Task inputs ::
============================================================

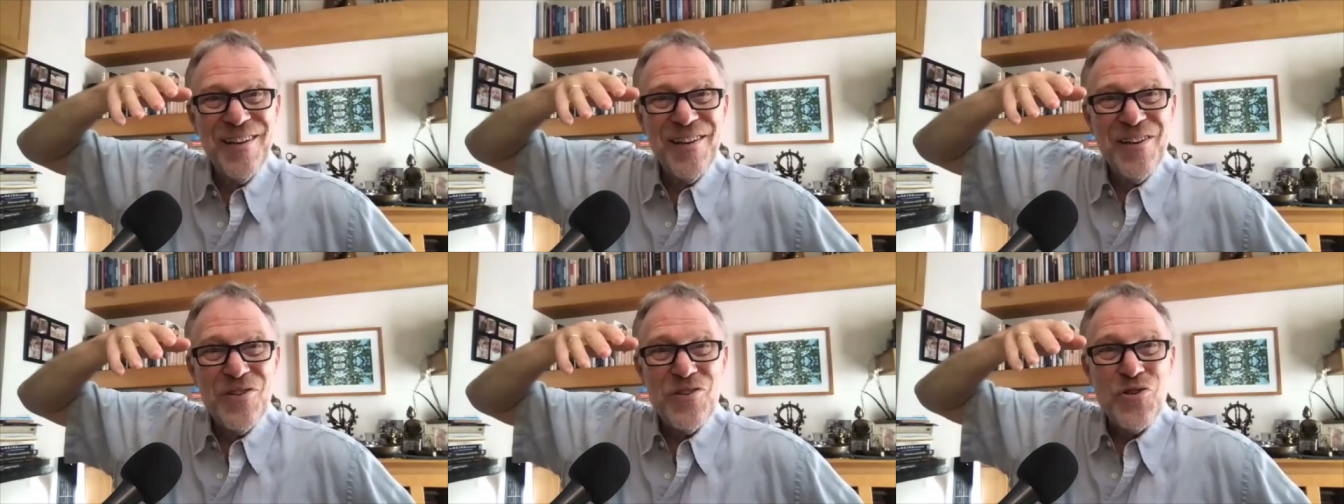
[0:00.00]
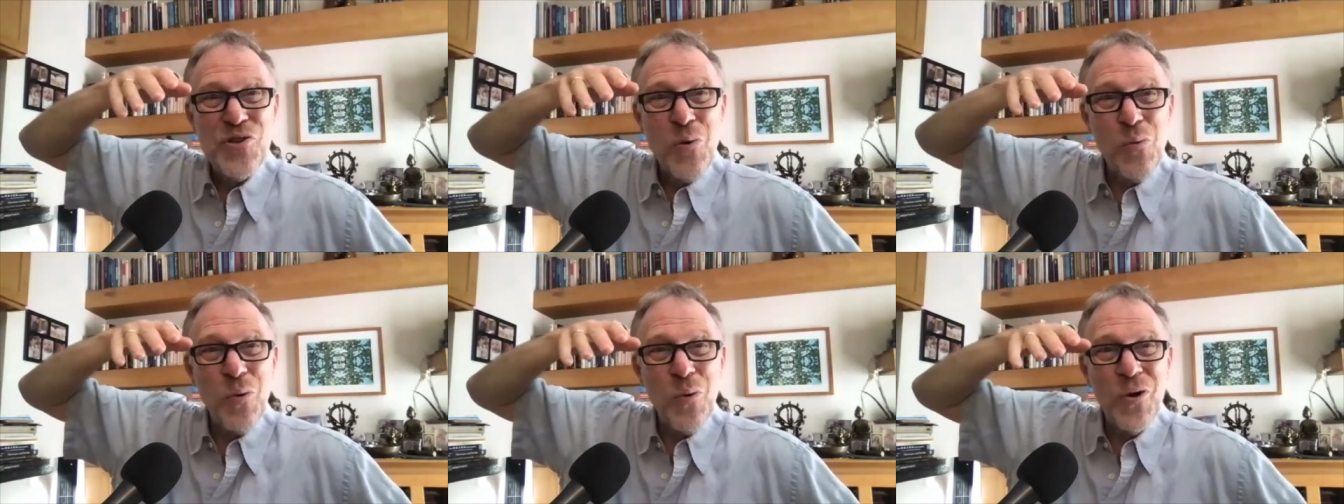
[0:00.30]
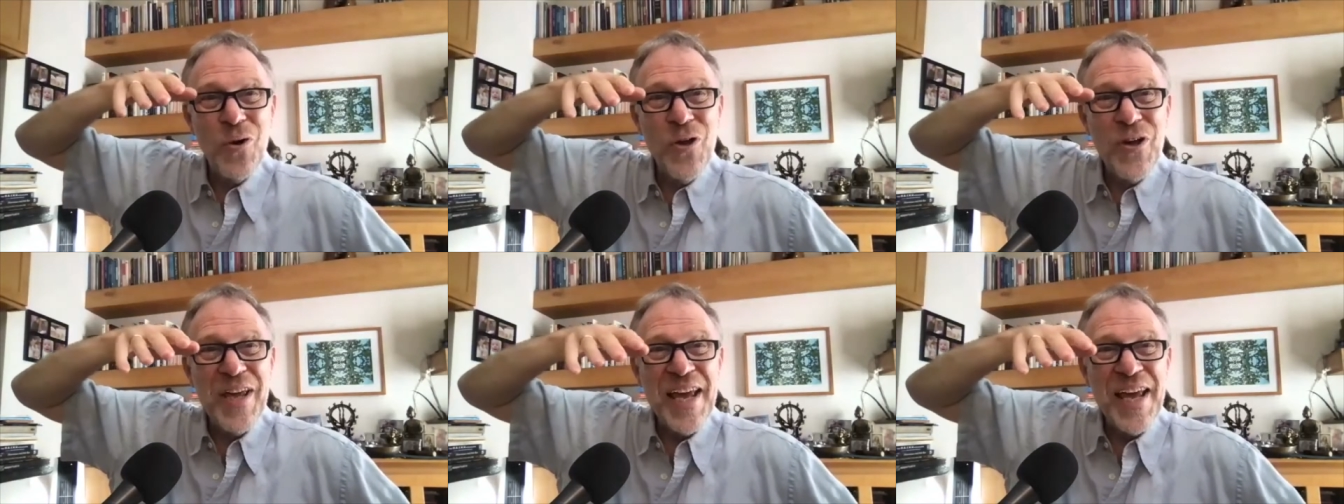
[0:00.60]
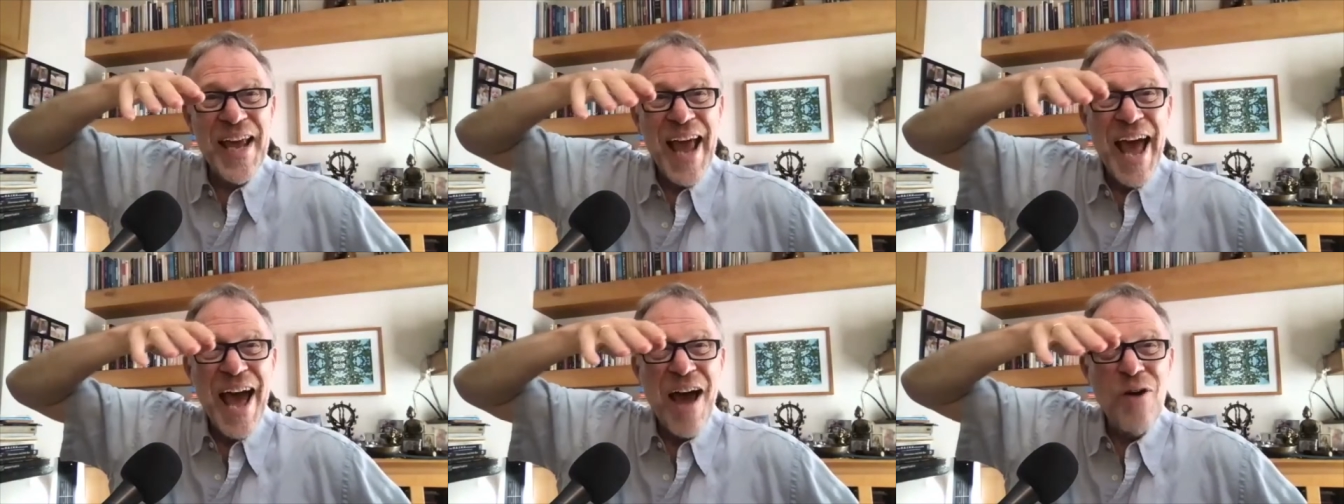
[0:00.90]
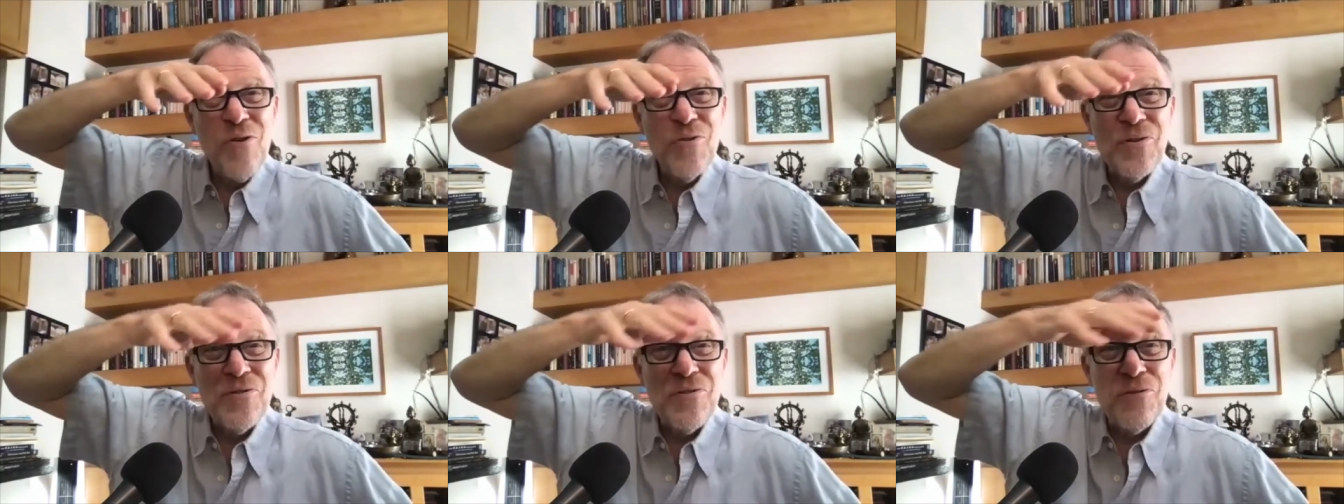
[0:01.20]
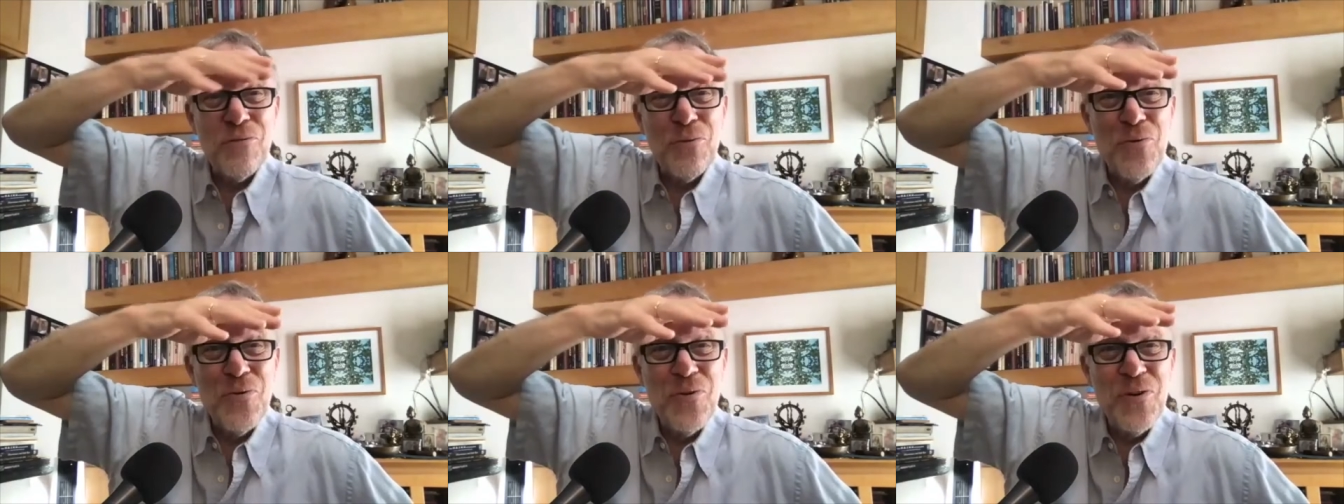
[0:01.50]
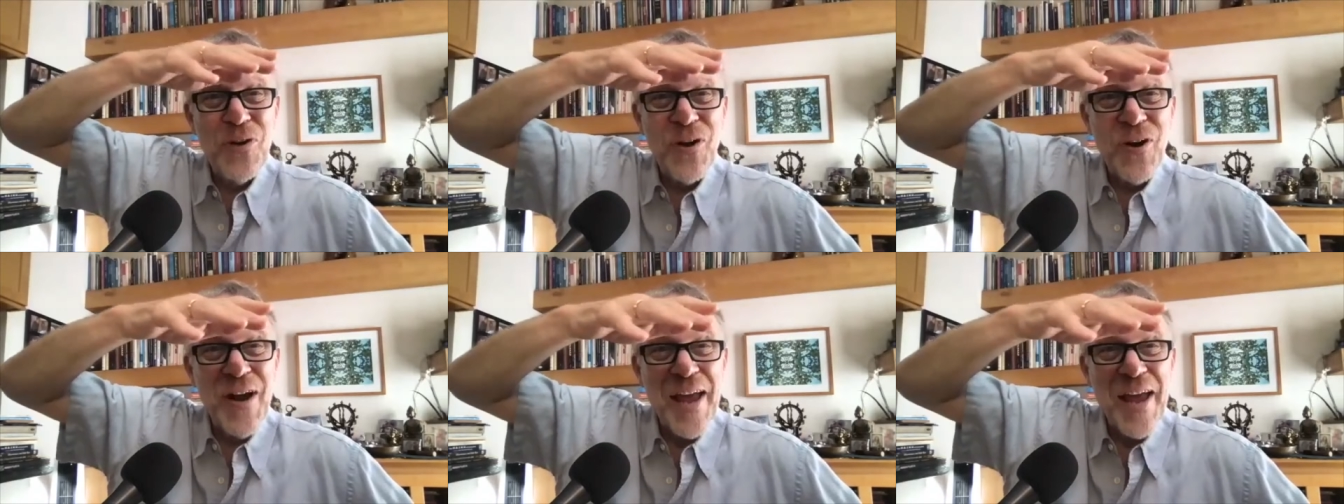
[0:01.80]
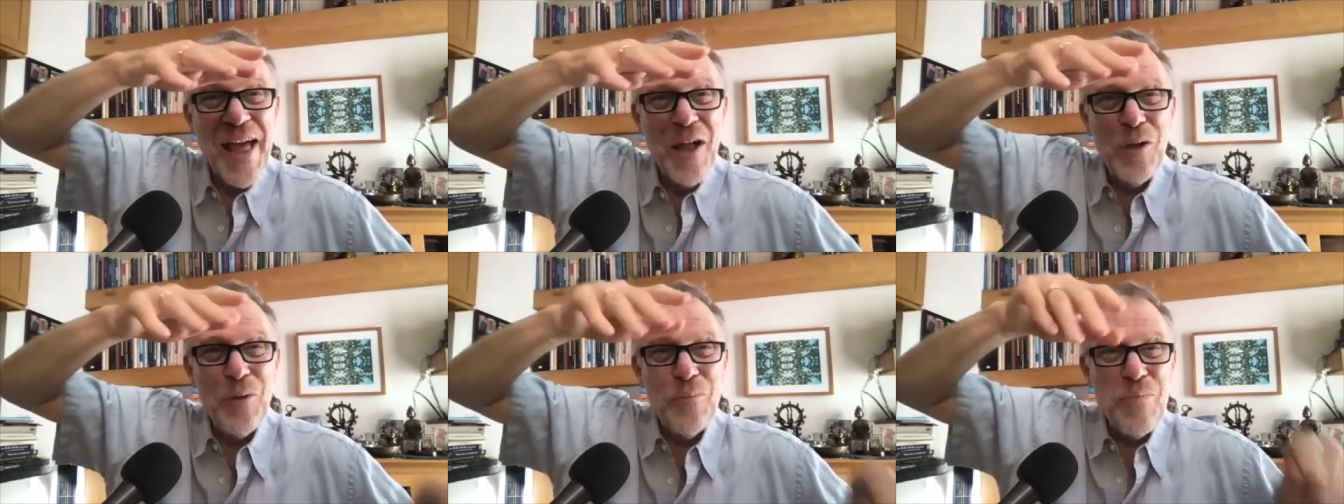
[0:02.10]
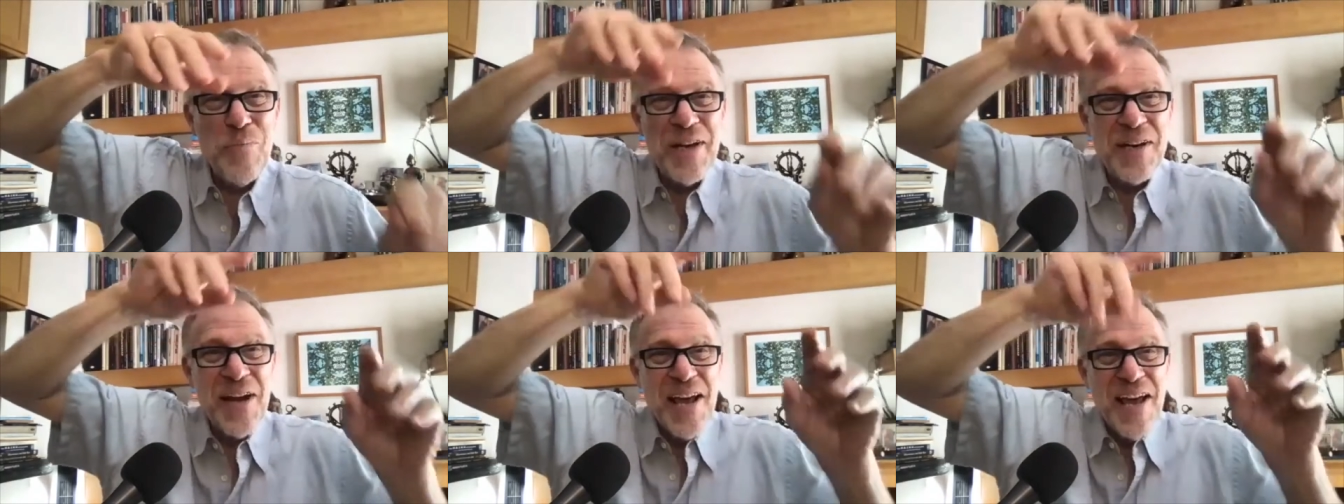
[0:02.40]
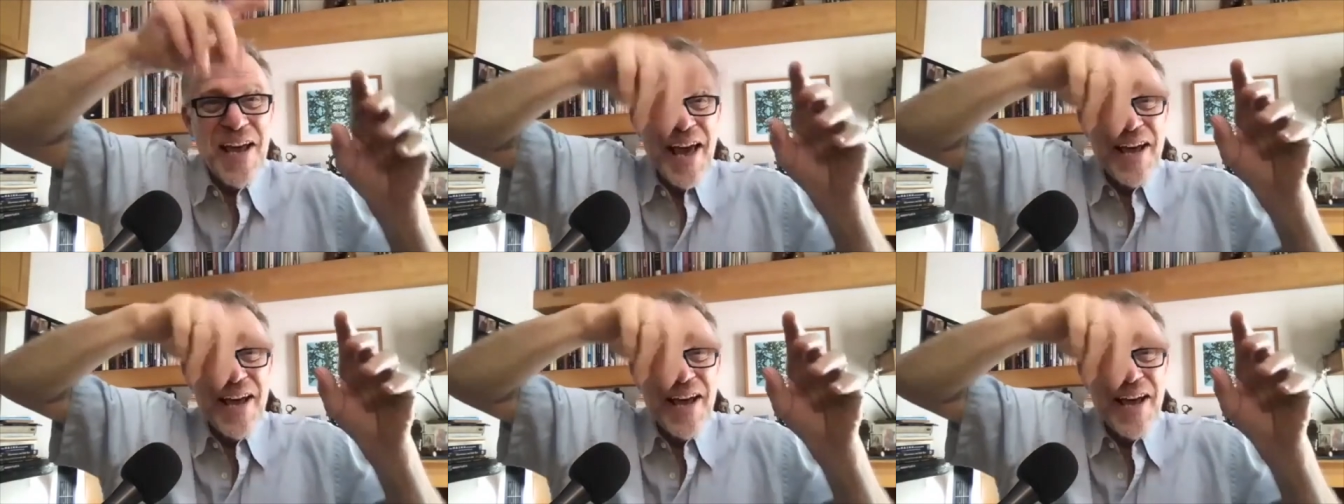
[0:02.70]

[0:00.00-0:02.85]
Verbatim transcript: So we're looking out through her helmet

============================================================

Prompt :: Apart from the pictures, the entries above are to be repeated in full and exactly.

Task solution ::
[0:00.00]
[0:00.30]
[0:00.60]
[0:00.90]
[0:01.20]
[0:01.50]
[0:01.80]
[0:02.10]
[0:02.40]
[0:02.70]

[0:00.00-0:02.85]
Verbatim transcript: So we're looking out through her helmet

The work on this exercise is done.